**What the task requires**: Leaving out pictures, output exactly the lines below from the one that has "Frames from a" through the one that has "[1:42.66-1:43.66]", and nothing else.

**Material for this exercise**:

▬▬▬▬▬▬▬▬▬▬

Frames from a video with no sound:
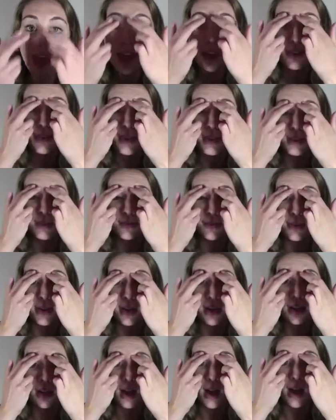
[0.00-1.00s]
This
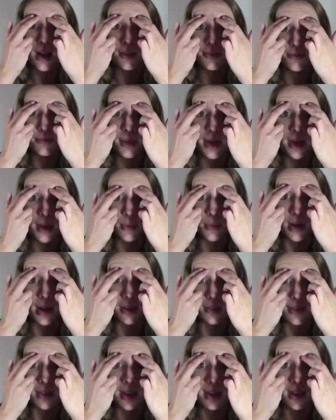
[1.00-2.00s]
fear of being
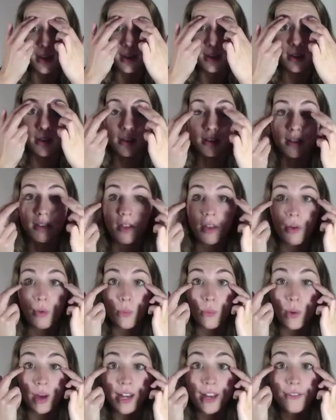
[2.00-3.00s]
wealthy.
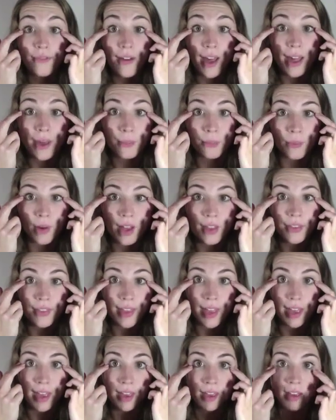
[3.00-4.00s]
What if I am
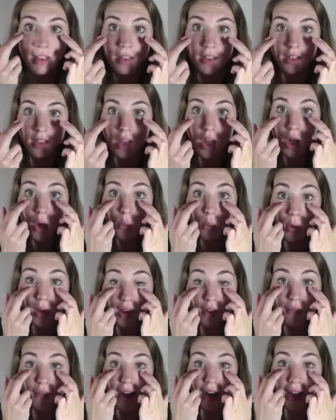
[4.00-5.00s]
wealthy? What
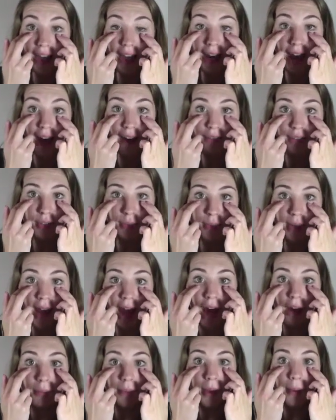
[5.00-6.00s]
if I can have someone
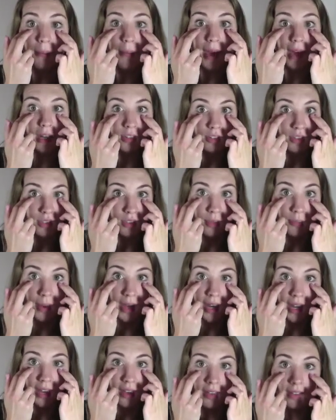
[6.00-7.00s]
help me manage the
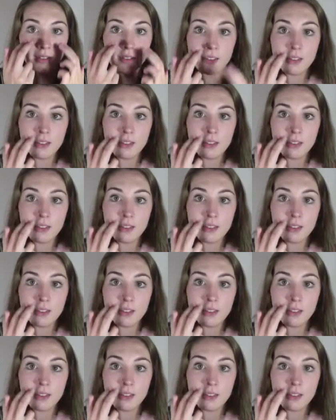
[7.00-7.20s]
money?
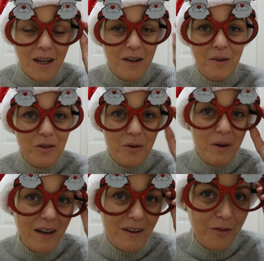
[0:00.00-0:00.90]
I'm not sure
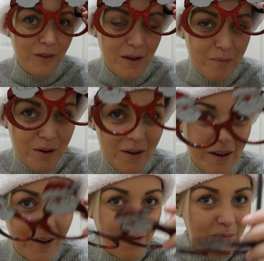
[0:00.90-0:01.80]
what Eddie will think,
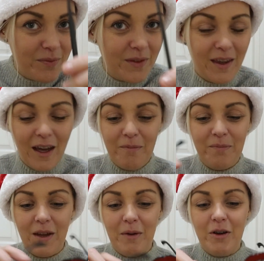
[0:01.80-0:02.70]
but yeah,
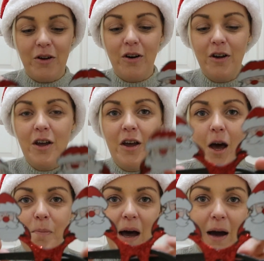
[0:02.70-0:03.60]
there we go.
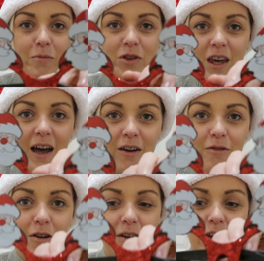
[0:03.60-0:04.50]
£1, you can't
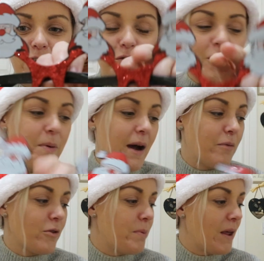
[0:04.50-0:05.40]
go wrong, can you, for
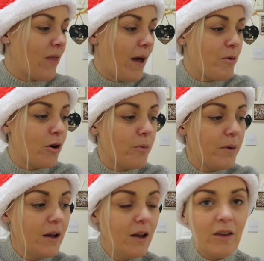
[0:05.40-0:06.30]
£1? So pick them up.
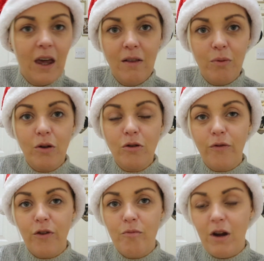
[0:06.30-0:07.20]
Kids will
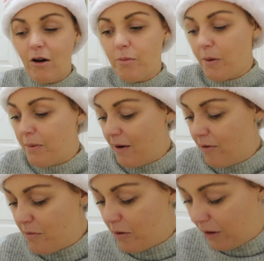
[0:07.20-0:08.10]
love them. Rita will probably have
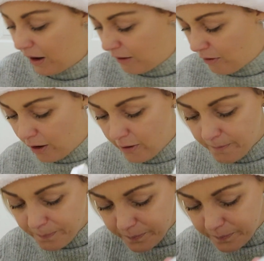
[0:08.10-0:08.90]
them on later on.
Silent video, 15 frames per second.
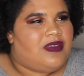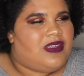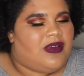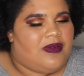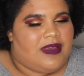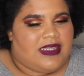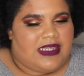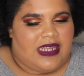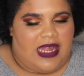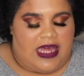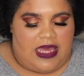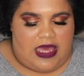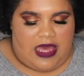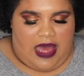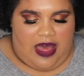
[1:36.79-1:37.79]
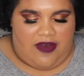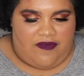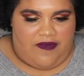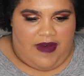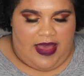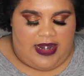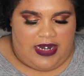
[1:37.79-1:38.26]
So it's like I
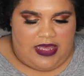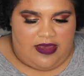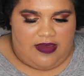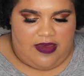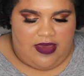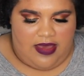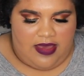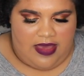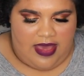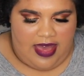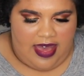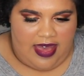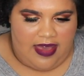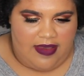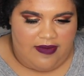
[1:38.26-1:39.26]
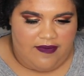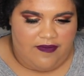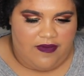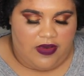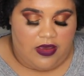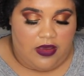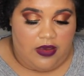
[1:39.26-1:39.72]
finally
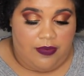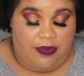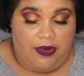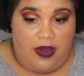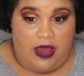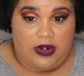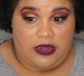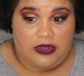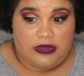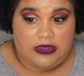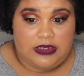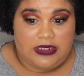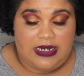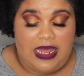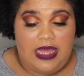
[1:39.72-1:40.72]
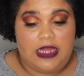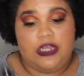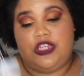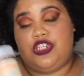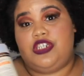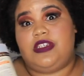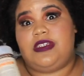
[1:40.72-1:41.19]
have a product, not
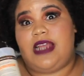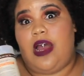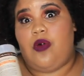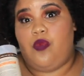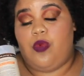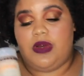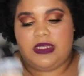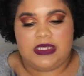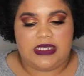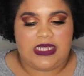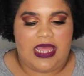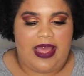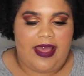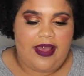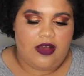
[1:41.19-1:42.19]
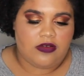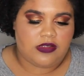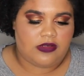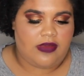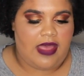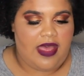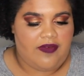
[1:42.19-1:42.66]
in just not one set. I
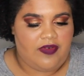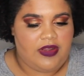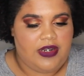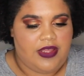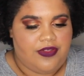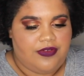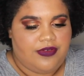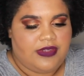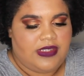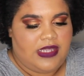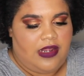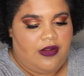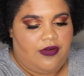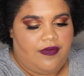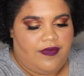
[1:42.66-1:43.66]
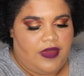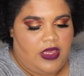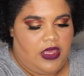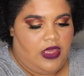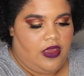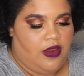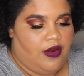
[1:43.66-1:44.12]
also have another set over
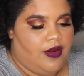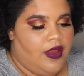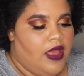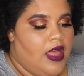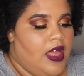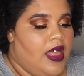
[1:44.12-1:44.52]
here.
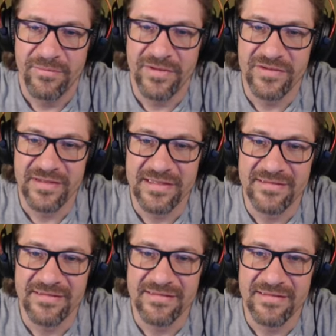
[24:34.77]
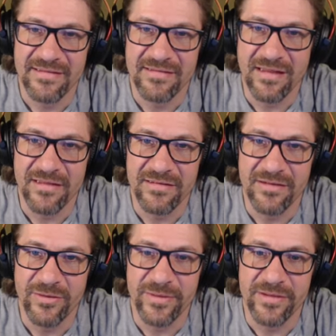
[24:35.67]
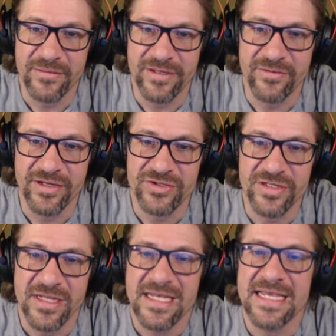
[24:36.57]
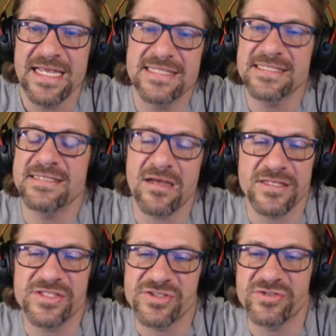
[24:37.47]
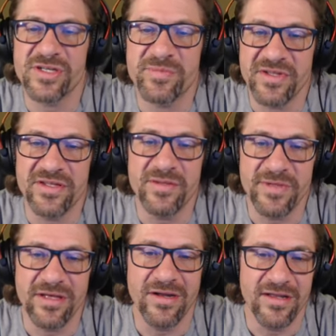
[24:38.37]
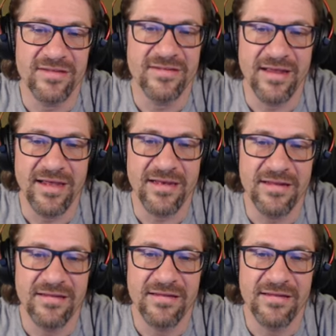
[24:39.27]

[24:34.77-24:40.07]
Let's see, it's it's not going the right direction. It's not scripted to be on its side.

▬▬▬▬▬▬▬▬▬▬

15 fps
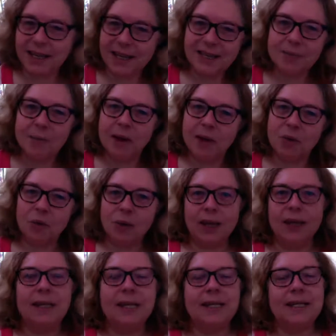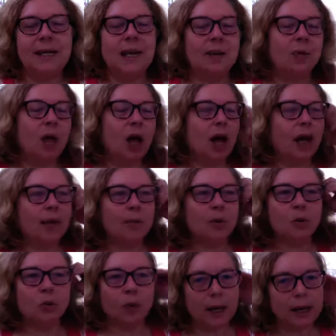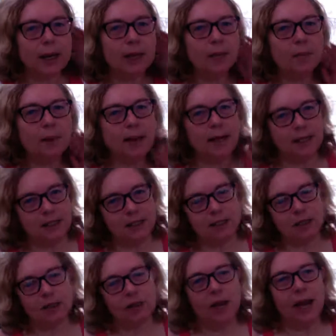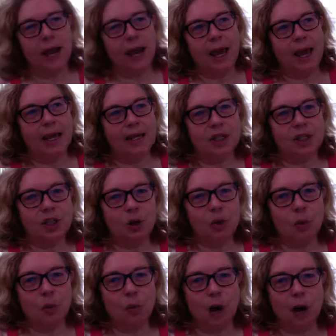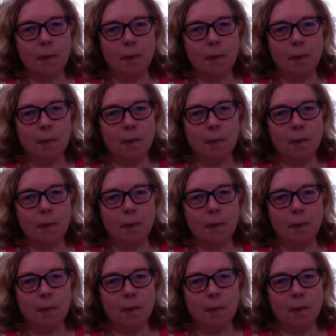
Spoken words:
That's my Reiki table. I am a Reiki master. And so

▬▬▬▬▬▬▬▬▬▬

**Worked solution**:
Frames from a video with no sound:
[0.00-1.00s]
This
[1.00-2.00s]
fear of being
[2.00-3.00s]
wealthy.
[3.00-4.00s]
What if I am
[4.00-5.00s]
wealthy? What
[5.00-6.00s]
if I can have someone
[6.00-7.00s]
help me manage the
[7.00-7.20s]
money?
[0:00.00-0:00.90]
I'm not sure
[0:00.90-0:01.80]
what Eddie will think,
[0:01.80-0:02.70]
but yeah,
[0:02.70-0:03.60]
there we go.
[0:03.60-0:04.50]
£1, you can't
[0:04.50-0:05.40]
go wrong, can you, for
[0:05.40-0:06.30]
£1? So pick them up.
[0:06.30-0:07.20]
Kids will
[0:07.20-0:08.10]
love them. Rita will probably have
[0:08.10-0:08.90]
them on later on.
Silent video, 15 frames per second.
[1:36.79-1:37.79]
[1:37.79-1:38.26]
So it's like I
[1:38.26-1:39.26]
[1:39.26-1:39.72]
finally
[1:39.72-1:40.72]
[1:40.72-1:41.19]
have a product, not
[1:41.19-1:42.19]
[1:42.19-1:42.66]
in just not one set. I
[1:42.66-1:43.66]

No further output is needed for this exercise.